Task requirements –
For this exercise, reproduce the entries below exactly, but only from the line containing "[1.42-1.53s]" through the line containing "[3:42.48-3:55.28]", both included.

Material for this task –

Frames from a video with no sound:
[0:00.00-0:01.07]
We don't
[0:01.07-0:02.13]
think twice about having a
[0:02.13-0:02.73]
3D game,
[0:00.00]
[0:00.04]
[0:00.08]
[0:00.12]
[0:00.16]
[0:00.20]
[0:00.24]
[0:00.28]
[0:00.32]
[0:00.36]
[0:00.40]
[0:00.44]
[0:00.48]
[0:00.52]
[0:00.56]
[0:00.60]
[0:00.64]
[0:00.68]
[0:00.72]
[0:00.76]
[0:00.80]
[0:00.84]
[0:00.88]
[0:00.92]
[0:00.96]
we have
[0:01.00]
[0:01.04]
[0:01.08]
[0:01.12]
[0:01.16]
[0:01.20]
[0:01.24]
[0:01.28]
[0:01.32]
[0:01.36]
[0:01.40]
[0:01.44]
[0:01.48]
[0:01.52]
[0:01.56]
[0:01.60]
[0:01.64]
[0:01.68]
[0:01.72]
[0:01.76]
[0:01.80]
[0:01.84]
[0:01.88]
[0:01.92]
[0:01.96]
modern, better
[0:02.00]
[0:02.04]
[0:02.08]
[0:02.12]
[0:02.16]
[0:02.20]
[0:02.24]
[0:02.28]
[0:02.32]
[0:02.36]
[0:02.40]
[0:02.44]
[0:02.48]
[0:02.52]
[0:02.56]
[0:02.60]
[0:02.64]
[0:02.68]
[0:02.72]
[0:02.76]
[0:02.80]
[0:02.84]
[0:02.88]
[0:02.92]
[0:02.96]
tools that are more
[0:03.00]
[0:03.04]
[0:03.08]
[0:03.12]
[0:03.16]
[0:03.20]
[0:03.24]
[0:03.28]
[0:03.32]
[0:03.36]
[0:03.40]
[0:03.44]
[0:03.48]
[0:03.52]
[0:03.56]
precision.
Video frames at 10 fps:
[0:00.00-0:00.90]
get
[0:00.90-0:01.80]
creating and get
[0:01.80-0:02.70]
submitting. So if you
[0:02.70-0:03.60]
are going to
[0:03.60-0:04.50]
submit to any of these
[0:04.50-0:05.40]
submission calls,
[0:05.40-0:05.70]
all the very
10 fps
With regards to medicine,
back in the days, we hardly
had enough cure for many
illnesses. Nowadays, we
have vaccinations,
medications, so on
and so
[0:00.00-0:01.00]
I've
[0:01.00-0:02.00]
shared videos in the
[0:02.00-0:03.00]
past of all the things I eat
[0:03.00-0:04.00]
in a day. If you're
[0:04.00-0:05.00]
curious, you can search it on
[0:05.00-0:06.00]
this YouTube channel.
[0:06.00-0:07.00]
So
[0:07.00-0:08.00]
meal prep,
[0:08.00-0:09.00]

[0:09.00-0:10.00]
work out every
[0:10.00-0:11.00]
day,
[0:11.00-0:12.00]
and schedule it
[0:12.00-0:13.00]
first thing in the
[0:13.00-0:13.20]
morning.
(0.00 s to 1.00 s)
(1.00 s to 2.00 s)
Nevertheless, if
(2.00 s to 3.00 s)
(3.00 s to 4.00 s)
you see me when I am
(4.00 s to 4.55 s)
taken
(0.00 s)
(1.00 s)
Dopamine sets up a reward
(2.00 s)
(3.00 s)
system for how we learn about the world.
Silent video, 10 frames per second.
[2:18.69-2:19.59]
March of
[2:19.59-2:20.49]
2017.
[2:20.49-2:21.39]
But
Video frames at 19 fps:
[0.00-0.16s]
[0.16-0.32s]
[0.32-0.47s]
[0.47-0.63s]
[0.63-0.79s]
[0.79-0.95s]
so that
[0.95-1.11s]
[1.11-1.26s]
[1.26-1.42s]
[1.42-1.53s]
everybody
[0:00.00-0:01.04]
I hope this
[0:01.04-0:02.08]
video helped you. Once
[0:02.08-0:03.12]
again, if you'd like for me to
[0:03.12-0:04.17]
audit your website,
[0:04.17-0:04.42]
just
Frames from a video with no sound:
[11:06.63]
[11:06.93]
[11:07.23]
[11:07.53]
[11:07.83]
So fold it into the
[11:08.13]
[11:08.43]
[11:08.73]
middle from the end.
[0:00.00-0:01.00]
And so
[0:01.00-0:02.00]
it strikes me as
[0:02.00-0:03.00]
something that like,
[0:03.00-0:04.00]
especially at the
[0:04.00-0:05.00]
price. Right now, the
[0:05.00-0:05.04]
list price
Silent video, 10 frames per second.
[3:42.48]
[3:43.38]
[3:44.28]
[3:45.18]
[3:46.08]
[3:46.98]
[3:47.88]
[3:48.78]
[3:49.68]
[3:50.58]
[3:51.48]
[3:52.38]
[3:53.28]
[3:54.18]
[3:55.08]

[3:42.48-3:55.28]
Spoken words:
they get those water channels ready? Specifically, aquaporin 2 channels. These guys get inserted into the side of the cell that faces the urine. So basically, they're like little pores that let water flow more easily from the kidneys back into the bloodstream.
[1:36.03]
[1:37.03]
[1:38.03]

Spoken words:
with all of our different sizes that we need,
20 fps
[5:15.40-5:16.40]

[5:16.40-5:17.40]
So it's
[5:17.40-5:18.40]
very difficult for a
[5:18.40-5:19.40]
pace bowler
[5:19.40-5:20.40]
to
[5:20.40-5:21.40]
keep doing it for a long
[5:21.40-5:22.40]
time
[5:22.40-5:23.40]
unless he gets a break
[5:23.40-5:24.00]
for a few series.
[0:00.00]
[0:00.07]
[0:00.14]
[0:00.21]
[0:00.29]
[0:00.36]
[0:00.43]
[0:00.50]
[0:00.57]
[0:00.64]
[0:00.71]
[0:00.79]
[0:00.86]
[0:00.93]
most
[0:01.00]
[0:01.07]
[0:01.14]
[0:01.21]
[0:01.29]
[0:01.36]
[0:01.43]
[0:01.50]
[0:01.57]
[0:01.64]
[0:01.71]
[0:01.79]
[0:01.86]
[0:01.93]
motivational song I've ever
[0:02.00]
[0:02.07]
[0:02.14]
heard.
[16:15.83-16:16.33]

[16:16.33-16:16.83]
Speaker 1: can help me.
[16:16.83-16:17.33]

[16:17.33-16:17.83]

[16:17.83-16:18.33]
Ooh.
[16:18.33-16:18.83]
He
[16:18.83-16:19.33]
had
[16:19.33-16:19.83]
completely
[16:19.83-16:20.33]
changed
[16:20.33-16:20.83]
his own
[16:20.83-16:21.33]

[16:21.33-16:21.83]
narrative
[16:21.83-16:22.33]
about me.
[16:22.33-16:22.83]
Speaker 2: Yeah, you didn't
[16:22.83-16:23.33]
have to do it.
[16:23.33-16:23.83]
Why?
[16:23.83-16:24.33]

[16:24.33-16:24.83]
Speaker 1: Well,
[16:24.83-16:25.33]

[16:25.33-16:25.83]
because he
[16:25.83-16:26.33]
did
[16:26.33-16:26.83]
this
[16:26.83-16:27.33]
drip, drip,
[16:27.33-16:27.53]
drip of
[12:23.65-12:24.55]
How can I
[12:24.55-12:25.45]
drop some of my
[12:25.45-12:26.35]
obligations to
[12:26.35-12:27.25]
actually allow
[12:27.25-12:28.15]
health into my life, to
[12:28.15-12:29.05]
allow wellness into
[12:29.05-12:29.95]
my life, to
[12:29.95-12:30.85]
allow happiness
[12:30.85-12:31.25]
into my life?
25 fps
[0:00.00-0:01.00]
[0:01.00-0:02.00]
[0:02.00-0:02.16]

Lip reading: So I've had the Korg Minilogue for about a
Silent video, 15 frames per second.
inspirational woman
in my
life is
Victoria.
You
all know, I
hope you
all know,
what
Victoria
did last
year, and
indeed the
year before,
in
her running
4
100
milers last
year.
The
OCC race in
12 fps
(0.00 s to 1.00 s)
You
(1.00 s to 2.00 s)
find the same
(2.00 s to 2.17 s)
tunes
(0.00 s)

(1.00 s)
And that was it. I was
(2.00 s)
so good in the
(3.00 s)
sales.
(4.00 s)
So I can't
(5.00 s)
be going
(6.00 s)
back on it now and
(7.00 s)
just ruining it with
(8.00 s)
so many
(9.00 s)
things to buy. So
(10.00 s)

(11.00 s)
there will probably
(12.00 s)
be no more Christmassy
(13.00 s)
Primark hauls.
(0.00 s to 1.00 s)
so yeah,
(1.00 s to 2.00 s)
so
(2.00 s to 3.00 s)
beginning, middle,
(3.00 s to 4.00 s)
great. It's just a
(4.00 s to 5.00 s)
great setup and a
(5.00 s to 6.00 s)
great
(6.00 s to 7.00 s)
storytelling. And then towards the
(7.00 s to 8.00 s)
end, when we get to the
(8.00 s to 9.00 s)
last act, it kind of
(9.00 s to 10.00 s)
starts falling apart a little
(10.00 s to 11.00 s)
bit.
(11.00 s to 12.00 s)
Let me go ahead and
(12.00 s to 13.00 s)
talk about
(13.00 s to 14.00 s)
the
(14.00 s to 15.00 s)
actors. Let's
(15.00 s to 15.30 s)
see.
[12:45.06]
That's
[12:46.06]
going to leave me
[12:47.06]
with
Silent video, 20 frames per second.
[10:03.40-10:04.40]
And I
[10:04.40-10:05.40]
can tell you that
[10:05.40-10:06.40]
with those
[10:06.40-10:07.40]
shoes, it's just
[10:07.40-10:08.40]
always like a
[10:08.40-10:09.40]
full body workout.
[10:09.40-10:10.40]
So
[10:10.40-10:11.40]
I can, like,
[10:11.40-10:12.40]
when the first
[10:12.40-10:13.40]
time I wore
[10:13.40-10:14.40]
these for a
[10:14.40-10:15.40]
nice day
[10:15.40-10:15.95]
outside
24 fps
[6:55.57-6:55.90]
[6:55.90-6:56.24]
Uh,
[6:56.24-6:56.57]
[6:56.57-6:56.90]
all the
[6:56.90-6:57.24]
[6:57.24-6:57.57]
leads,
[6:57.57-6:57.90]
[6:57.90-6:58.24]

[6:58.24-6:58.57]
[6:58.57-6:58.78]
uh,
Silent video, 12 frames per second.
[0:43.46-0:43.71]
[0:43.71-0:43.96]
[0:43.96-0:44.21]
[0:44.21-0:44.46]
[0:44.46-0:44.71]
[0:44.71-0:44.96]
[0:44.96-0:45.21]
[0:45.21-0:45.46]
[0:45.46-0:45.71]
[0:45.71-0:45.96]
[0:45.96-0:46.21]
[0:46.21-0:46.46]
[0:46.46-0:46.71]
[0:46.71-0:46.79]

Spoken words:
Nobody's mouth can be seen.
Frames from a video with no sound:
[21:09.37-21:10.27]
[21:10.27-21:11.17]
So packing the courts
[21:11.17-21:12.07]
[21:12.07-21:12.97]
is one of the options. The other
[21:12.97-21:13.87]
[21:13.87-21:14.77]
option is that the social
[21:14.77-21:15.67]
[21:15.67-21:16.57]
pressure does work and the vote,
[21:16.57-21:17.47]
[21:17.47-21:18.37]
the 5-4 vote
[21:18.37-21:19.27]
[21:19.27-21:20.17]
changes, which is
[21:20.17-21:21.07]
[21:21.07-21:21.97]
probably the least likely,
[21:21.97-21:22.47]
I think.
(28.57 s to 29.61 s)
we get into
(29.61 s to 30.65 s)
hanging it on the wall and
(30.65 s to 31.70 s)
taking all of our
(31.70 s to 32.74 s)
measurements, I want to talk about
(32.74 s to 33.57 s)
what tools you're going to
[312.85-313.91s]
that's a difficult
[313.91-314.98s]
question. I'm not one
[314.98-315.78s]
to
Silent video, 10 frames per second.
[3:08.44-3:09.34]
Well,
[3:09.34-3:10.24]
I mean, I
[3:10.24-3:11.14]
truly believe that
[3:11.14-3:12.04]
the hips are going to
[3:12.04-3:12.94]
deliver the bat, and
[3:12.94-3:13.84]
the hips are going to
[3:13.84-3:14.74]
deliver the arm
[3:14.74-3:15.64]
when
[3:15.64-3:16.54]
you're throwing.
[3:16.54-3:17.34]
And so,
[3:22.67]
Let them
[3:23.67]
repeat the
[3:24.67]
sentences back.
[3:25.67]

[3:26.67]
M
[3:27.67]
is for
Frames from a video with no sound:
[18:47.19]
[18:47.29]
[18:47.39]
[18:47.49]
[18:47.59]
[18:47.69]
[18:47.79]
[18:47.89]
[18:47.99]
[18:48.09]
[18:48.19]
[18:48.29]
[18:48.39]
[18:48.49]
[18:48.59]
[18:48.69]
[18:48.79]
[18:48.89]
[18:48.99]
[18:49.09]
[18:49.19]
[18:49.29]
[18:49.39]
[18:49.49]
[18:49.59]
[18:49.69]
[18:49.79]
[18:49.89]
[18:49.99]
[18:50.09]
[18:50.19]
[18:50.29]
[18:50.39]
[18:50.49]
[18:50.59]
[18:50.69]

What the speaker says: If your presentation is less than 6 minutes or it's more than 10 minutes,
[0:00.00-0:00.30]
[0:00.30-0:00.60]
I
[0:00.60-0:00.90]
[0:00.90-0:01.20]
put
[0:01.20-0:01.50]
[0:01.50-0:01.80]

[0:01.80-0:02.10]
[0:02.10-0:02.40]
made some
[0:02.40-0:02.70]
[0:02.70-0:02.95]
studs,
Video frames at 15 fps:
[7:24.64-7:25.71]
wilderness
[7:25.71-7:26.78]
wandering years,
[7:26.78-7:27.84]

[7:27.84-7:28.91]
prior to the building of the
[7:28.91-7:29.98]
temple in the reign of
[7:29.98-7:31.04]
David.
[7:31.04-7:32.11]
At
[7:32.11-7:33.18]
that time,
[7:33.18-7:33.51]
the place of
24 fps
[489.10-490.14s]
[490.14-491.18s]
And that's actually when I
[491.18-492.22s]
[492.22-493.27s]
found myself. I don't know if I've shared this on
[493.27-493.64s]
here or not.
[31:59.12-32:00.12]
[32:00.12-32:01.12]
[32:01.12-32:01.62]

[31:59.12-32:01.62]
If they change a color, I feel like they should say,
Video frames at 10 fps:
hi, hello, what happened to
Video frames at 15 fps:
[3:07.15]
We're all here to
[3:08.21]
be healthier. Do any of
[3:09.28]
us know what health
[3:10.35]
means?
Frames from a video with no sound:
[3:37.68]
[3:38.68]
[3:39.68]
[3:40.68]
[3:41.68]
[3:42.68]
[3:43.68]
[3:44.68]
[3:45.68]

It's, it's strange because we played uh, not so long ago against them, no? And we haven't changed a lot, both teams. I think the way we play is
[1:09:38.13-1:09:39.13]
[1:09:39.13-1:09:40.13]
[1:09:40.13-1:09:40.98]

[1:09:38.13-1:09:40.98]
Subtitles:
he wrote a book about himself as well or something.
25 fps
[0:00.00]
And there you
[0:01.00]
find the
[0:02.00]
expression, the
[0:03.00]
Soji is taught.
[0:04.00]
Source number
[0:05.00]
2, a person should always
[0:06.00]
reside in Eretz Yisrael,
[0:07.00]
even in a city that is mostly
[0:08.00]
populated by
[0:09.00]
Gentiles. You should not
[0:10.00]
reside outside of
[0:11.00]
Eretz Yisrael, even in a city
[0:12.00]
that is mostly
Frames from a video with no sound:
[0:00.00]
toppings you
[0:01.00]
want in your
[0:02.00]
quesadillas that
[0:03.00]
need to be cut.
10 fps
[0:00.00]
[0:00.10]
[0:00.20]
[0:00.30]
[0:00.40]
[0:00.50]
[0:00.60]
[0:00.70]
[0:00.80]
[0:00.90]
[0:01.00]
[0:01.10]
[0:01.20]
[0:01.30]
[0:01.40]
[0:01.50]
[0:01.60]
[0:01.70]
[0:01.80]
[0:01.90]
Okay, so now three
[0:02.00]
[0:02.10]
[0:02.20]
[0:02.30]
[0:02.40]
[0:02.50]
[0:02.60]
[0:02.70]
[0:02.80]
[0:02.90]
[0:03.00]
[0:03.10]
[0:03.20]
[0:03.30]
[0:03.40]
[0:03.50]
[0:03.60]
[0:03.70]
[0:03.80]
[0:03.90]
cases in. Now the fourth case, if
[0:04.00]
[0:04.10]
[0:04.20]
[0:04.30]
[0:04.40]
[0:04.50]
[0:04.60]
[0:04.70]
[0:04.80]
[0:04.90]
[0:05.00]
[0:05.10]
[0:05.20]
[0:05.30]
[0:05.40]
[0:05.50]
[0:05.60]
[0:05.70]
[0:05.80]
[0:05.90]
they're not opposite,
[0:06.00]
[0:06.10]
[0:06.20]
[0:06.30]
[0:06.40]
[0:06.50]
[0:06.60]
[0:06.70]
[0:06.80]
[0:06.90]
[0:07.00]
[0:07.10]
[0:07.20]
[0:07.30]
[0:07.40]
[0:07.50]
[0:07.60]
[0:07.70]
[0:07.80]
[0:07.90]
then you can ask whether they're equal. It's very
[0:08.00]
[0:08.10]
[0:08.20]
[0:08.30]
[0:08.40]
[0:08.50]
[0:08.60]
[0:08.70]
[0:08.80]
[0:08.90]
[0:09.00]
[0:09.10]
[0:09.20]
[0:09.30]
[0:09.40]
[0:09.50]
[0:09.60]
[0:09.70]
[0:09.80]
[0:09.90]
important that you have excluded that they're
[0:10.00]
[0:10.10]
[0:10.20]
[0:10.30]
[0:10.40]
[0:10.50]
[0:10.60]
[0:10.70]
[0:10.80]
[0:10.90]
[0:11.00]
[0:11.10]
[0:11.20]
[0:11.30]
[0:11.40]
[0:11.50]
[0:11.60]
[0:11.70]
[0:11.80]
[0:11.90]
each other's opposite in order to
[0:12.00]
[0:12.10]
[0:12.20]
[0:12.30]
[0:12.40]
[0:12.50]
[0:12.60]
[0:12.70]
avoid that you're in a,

Task solution –
[1.42-1.53s]
everybody
[0:00.00-0:01.04]
I hope this
[0:01.04-0:02.08]
video helped you. Once
[0:02.08-0:03.12]
again, if you'd like for me to
[0:03.12-0:04.17]
audit your website,
[0:04.17-0:04.42]
just
Frames from a video with no sound:
[11:06.63]
[11:06.93]
[11:07.23]
[11:07.53]
[11:07.83]
So fold it into the
[11:08.13]
[11:08.43]
[11:08.73]
middle from the end.
[0:00.00-0:01.00]
And so
[0:01.00-0:02.00]
it strikes me as
[0:02.00-0:03.00]
something that like,
[0:03.00-0:04.00]
especially at the
[0:04.00-0:05.00]
price. Right now, the
[0:05.00-0:05.04]
list price
Silent video, 10 frames per second.
[3:42.48]
[3:43.38]
[3:44.28]
[3:45.18]
[3:46.08]
[3:46.98]
[3:47.88]
[3:48.78]
[3:49.68]
[3:50.58]
[3:51.48]
[3:52.38]
[3:53.28]
[3:54.18]
[3:55.08]

[3:42.48-3:55.28]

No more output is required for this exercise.